Problem statement >>
Write out exactly, and only, the lines below from the line with "Frames from a" through the line with "[00:00:04.00 to 00:00:05.00]"; pictures do not belong in the copy.

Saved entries
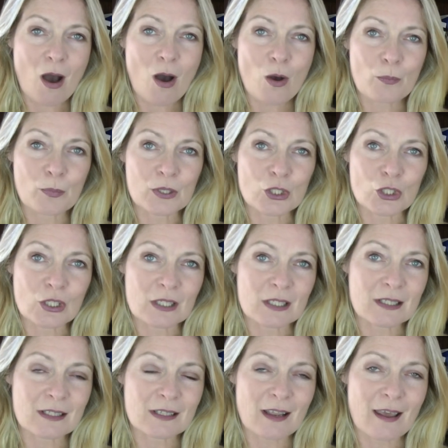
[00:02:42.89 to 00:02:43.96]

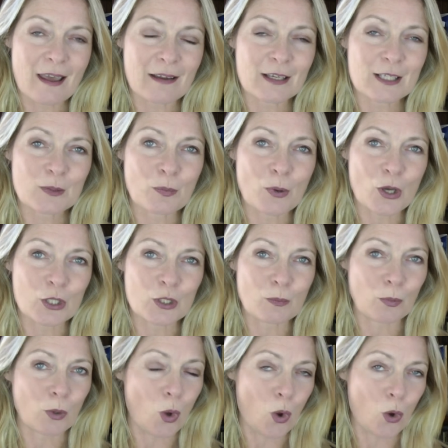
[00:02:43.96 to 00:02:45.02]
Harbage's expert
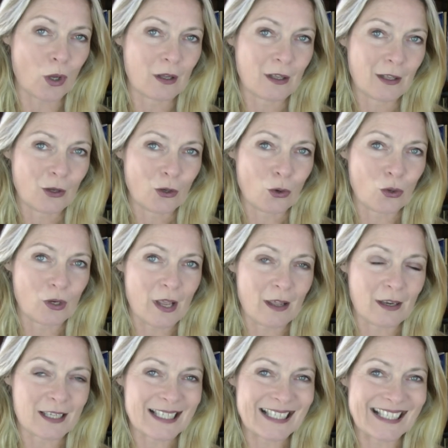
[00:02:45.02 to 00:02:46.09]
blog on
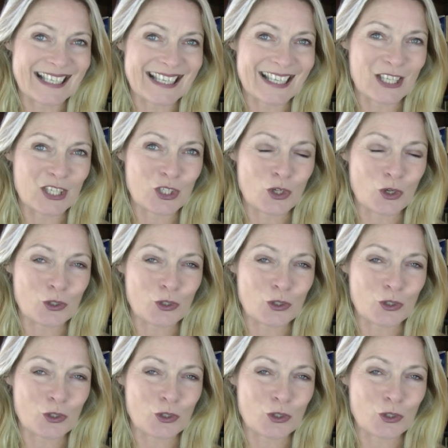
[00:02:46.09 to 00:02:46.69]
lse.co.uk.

...

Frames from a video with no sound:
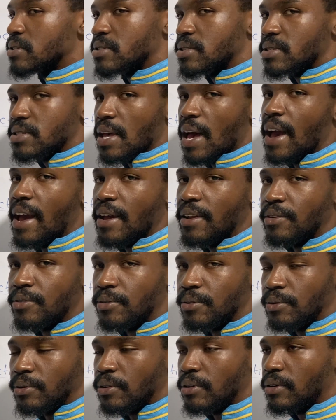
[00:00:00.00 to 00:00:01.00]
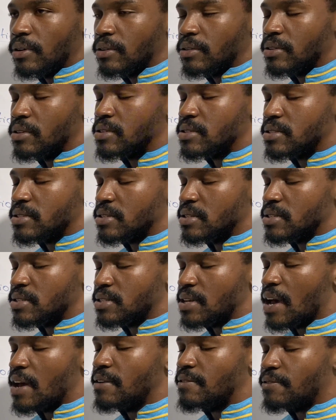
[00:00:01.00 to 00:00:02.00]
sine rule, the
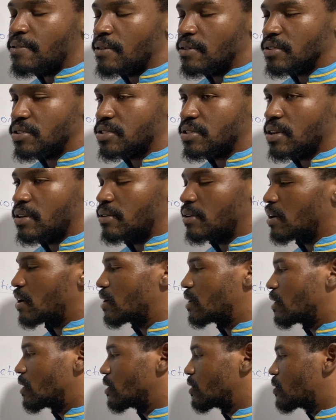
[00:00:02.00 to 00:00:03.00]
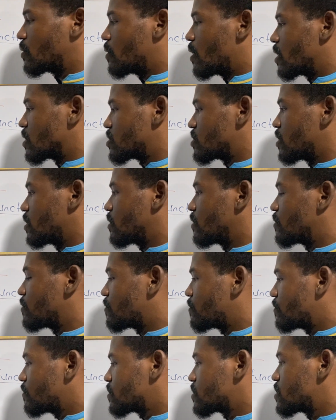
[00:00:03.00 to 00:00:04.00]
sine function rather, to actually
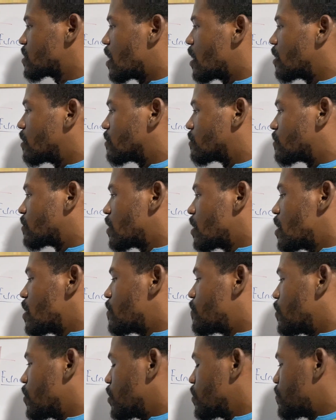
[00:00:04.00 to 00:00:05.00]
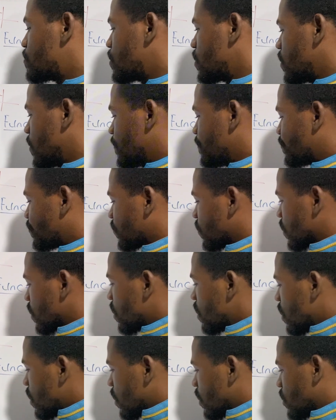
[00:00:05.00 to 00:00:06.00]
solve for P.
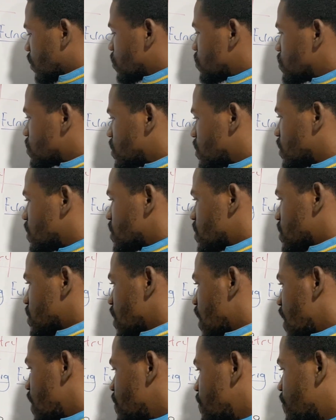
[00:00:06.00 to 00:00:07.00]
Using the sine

Task response >>
Frames from a video with no sound:
[00:00:00.00 to 00:00:01.00]
[00:00:01.00 to 00:00:02.00]
sine rule, the
[00:00:02.00 to 00:00:03.00]
[00:00:03.00 to 00:00:04.00]
sine function rather, to actually
[00:00:04.00 to 00:00:05.00]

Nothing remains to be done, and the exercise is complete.